What we’re looking for
Markets have turned hideous and portfolios have been bruised and battered. So where should investors seek shelter in theses uncertain times?
Defensive stocks are usually the first place to look, especially utilities and pipelines with their juicy dividends and product offerings that are always in demand. No matter what the economic climate, people will always need gas and electricity.
To provide guidance on where some values may reside, this screen takes a look at energy services firms and utilities with the lowest price-to-earnings ratios. To make our screen, all companies had to have at least $1.5-billion in market capitalization and be listed on a Canadian exchange.
What we found
Topping our list is a name that may not come first to mind when thinking about the utility sector: Toronto-based Just Energy Group Inc. The company that sells natural gas and electricity to residential customers in the U.S. and Canada under long-term contracts converted to a TSX-listed corporation from an income trust at the start of this year and offers a fat dividend yield of just over 9 per cent, the highest on our screen. The stock, which has been trending lower since early spring, is trading near 52-week lows. While the majority of analysts rate Just Energy as a “hold,” their median target price of $16 suggests some upside potential.

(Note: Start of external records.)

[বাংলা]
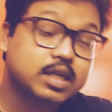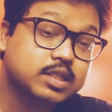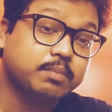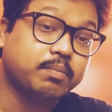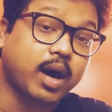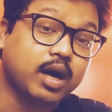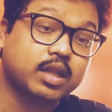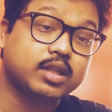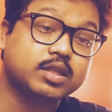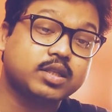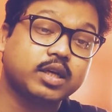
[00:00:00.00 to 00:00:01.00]
যে
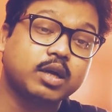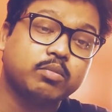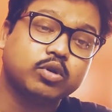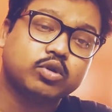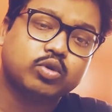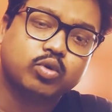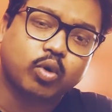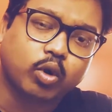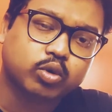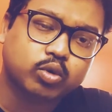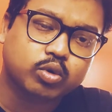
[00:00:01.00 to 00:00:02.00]
বাংলাদেশ থেকে মোট
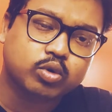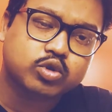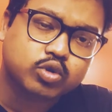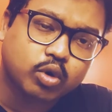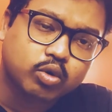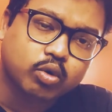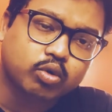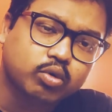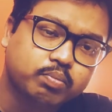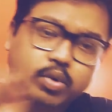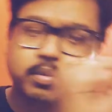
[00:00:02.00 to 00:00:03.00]
কতজন
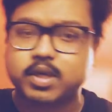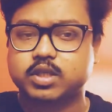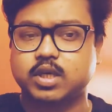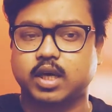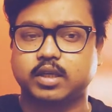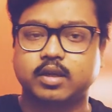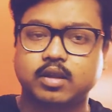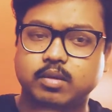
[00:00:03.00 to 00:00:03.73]
অনুপ্রবেশকারীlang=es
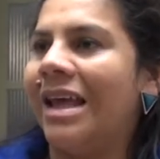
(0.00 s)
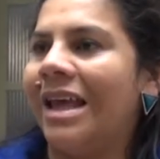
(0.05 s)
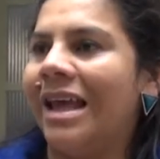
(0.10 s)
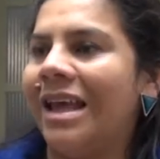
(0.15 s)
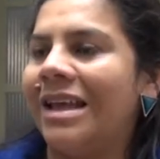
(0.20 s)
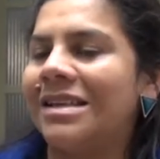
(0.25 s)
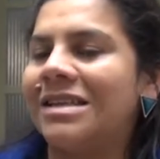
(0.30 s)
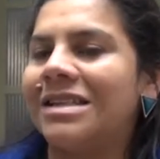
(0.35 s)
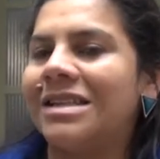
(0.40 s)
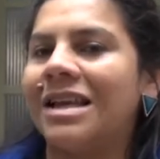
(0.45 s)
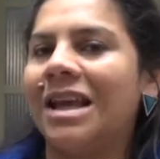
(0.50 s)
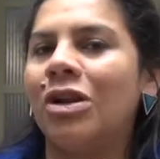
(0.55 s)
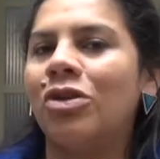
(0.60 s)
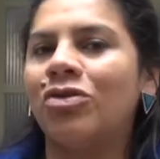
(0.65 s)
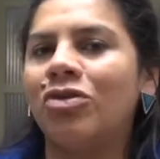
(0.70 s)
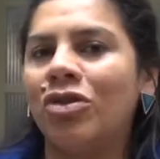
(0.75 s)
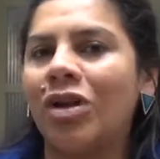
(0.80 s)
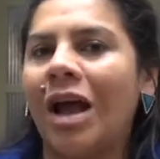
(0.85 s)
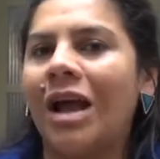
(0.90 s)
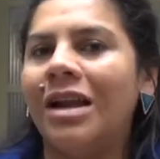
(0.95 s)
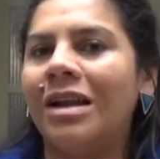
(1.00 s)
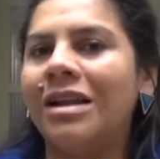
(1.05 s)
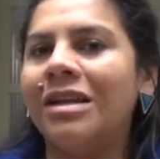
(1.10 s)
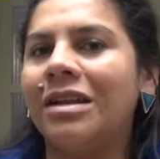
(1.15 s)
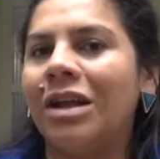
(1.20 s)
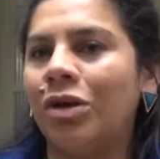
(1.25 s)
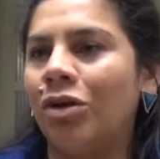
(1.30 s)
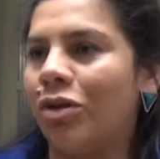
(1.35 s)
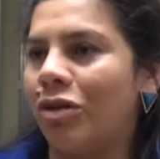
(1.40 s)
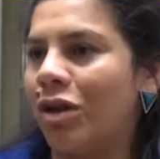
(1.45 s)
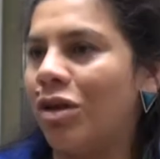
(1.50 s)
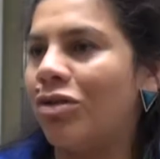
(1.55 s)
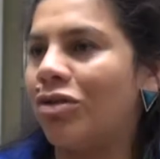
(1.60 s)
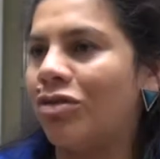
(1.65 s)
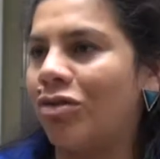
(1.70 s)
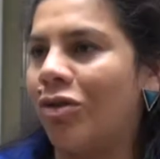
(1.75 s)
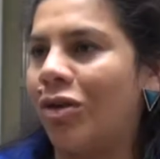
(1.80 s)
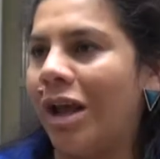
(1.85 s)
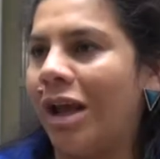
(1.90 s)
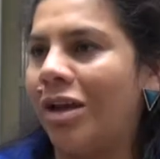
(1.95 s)
es que los, al interior de
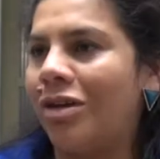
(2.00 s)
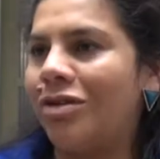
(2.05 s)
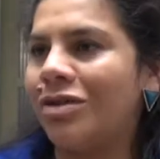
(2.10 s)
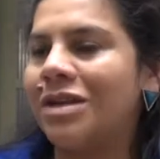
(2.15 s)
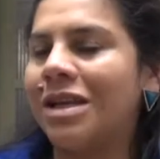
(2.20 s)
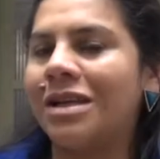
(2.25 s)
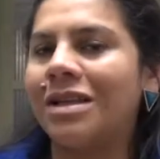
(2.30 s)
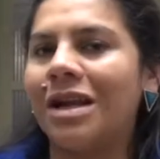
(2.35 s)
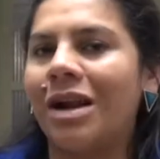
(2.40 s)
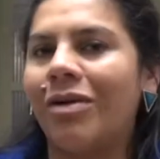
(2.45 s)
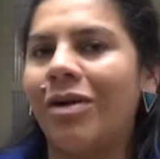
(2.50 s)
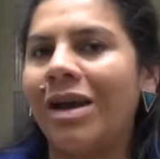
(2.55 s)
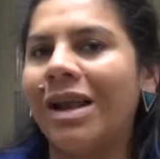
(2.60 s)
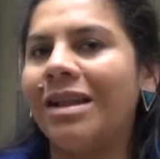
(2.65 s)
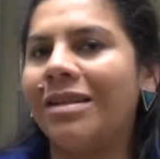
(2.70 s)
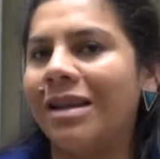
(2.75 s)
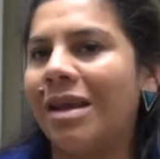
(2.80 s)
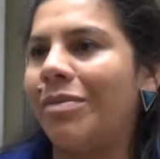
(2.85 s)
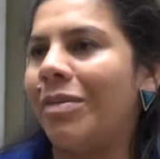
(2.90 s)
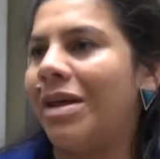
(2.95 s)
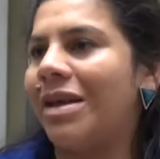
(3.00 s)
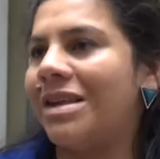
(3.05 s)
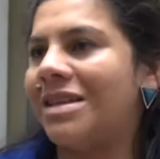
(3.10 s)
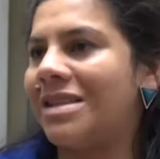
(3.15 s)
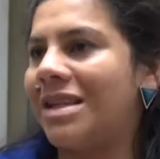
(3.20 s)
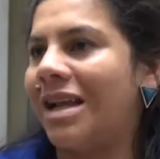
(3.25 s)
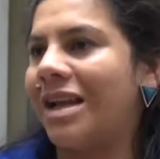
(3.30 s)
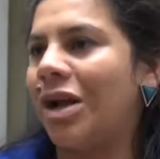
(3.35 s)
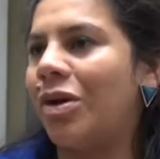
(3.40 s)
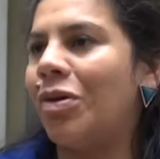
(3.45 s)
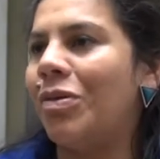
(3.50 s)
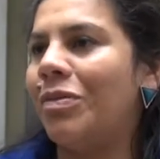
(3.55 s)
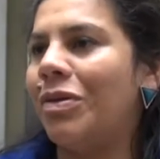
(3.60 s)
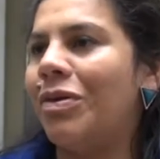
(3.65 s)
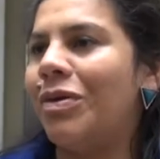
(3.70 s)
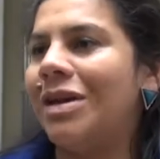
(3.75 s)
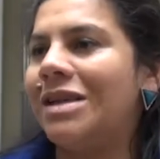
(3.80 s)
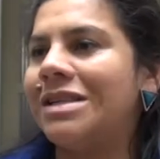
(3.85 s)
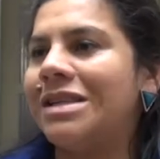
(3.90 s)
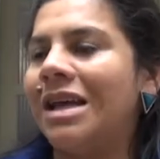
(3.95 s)
los colegios se trabaje el tema de sana
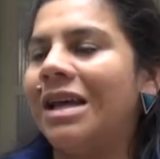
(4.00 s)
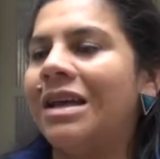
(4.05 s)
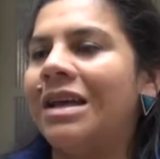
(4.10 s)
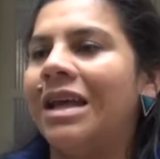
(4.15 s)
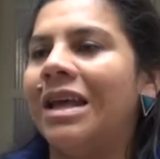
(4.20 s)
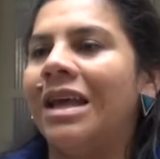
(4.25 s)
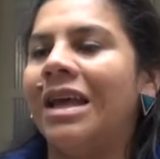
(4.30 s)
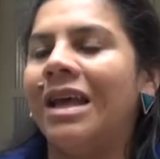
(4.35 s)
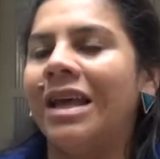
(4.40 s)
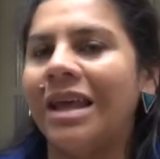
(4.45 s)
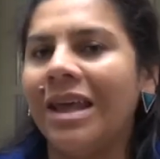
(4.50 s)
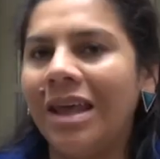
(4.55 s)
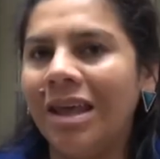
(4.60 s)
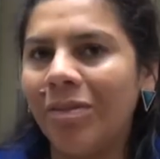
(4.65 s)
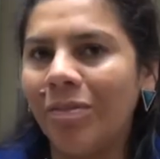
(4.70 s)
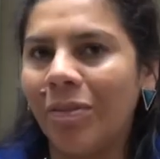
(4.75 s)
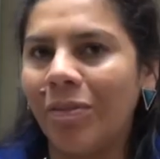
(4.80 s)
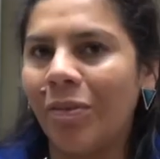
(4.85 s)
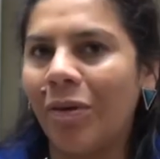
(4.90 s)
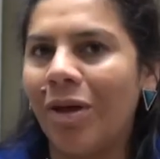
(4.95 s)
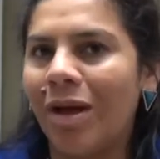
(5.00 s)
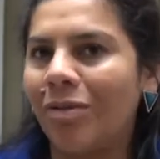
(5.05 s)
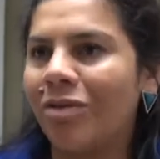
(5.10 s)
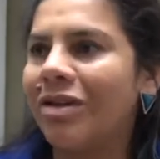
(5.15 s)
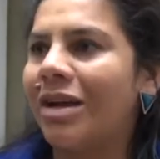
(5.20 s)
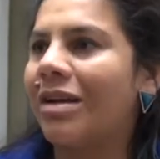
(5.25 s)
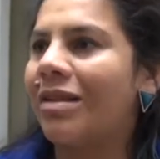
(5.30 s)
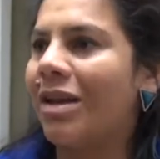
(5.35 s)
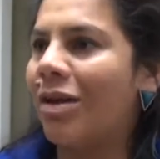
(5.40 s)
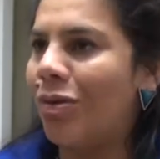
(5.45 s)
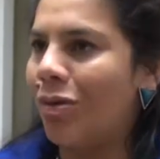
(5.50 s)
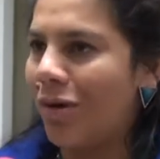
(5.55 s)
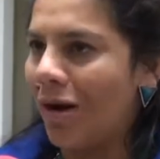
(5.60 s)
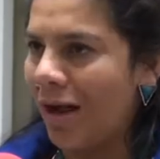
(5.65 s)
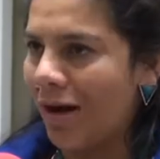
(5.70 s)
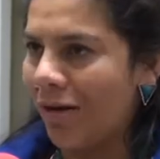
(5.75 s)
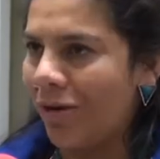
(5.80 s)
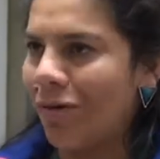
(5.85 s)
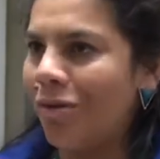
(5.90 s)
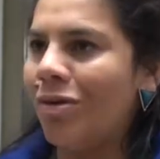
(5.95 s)
convivencia y podamos
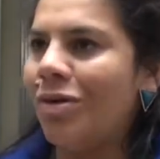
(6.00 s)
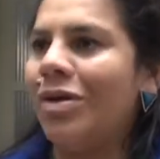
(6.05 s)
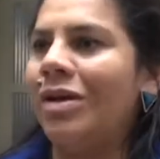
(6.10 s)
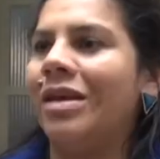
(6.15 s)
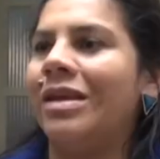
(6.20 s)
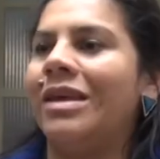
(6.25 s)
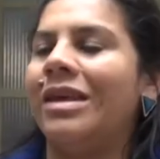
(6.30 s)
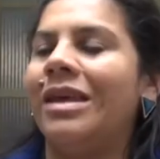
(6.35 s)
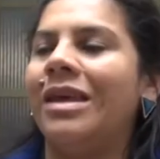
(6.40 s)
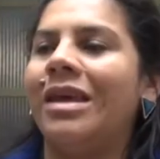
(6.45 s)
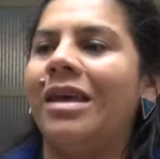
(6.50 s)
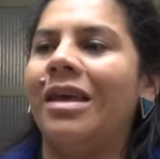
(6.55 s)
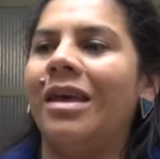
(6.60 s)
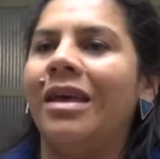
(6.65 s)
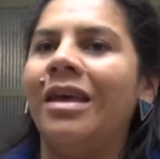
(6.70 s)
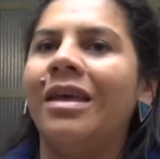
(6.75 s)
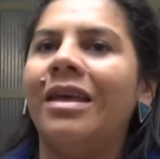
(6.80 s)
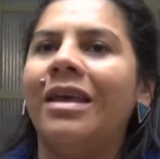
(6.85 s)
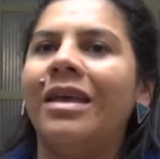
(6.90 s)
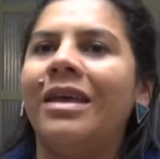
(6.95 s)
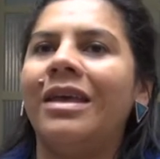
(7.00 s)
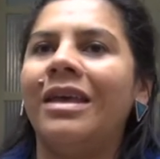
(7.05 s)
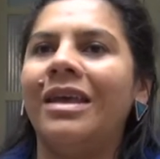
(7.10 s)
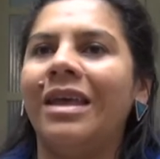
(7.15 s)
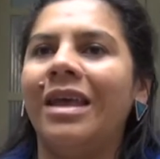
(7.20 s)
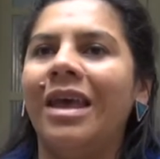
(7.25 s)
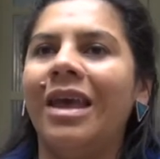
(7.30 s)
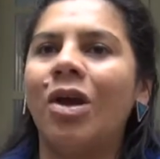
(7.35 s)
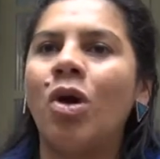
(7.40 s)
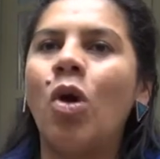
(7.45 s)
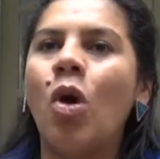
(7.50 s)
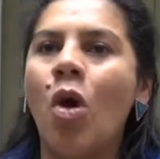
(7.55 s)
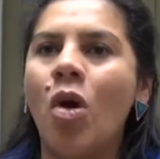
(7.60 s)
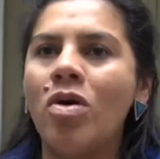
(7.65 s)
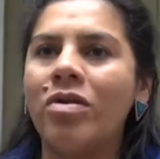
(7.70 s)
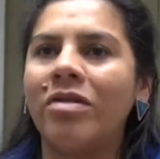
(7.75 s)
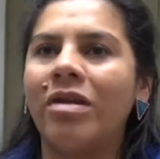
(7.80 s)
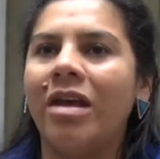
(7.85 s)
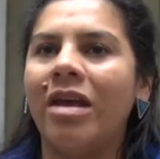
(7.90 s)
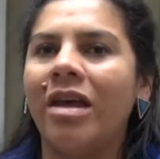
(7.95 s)
articularlo y eh,
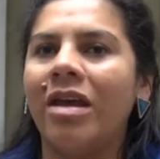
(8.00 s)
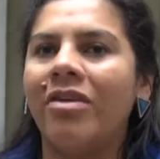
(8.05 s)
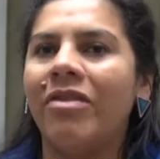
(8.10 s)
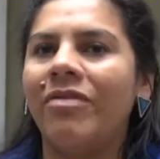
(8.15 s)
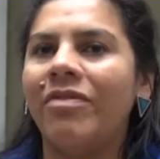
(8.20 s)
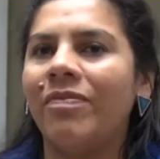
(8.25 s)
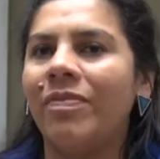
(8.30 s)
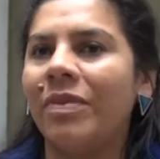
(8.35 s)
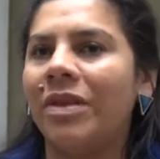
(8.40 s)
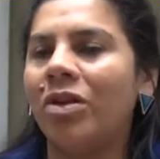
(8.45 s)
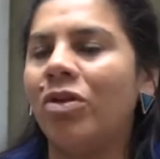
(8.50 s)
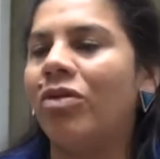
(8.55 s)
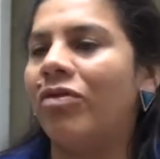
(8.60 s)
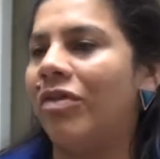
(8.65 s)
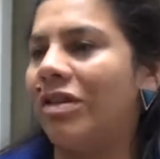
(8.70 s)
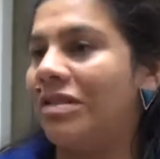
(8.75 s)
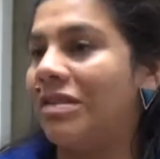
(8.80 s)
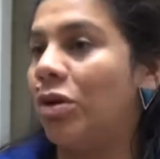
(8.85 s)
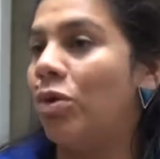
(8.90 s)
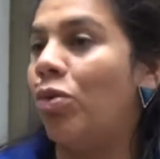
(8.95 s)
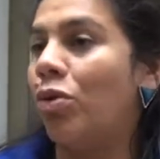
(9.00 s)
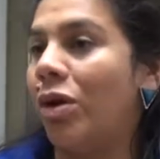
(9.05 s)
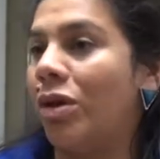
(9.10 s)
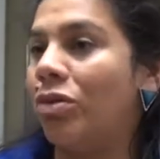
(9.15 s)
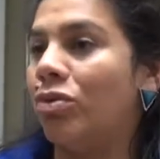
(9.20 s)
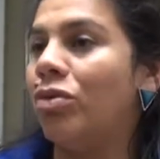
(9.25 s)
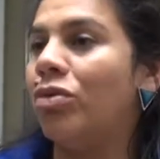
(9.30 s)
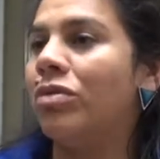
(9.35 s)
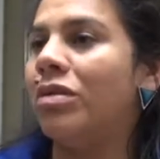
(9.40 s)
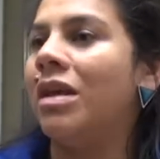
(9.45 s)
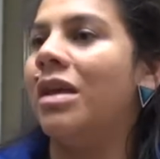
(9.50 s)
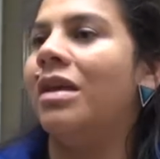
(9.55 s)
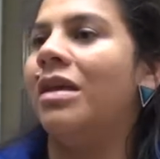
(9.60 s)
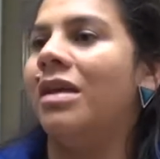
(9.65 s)
con, eh, con Festijuventud,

Next up is a more familiar name, Atco Ltd. of Calgary. It offers a much less generous yield of just under 2 per cent, but is highly diversified within the sector, owning businesses that include utilities, power generation, natural gas gathering, storage and logistics. At the end of July, Atco also reported a rise in second-quarter profit to $61-million from $59-million a year earlier as returns picked up from its utilities business. It’s well off its 52-week high of $66.31 recorded in May.